» ACTION ITEM: Write the lines below out exactly, dropping each picture.

*** Opening PROVIDED RECORDS ***

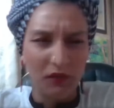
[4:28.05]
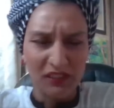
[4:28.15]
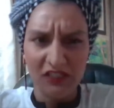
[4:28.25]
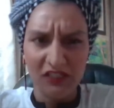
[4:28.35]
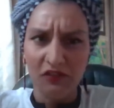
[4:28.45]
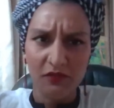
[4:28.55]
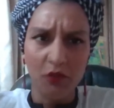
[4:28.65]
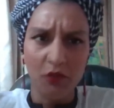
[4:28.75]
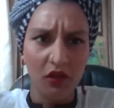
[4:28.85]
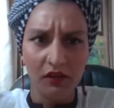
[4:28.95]
It was a
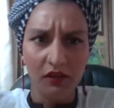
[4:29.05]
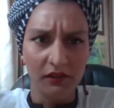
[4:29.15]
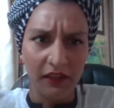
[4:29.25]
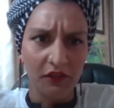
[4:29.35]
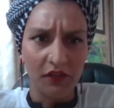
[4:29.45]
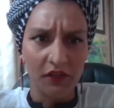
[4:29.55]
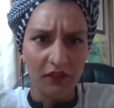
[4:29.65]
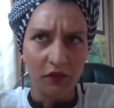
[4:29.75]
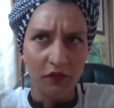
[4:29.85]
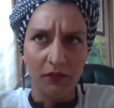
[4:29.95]
small, like
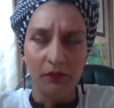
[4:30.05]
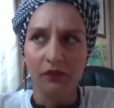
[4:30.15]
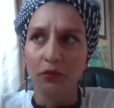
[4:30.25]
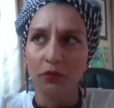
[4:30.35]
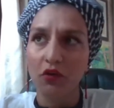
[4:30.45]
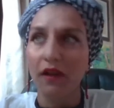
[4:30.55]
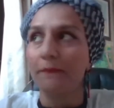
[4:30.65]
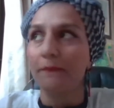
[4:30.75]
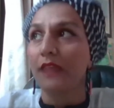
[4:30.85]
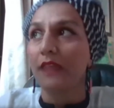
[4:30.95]
30, 40 people
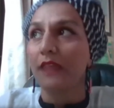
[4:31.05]
program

*** Closing PROVIDED RECORDS ***

» RESULT FOR THIS EXERCISE:
[4:28.05]
[4:28.15]
[4:28.25]
[4:28.35]
[4:28.45]
[4:28.55]
[4:28.65]
[4:28.75]
[4:28.85]
[4:28.95]
It was a
[4:29.05]
[4:29.15]
[4:29.25]
[4:29.35]
[4:29.45]
[4:29.55]
[4:29.65]
[4:29.75]
[4:29.85]
[4:29.95]
small, like
[4:30.05]
[4:30.15]
[4:30.25]
[4:30.35]
[4:30.45]
[4:30.55]
[4:30.65]
[4:30.75]
[4:30.85]
[4:30.95]
30, 40 people
[4:31.05]
program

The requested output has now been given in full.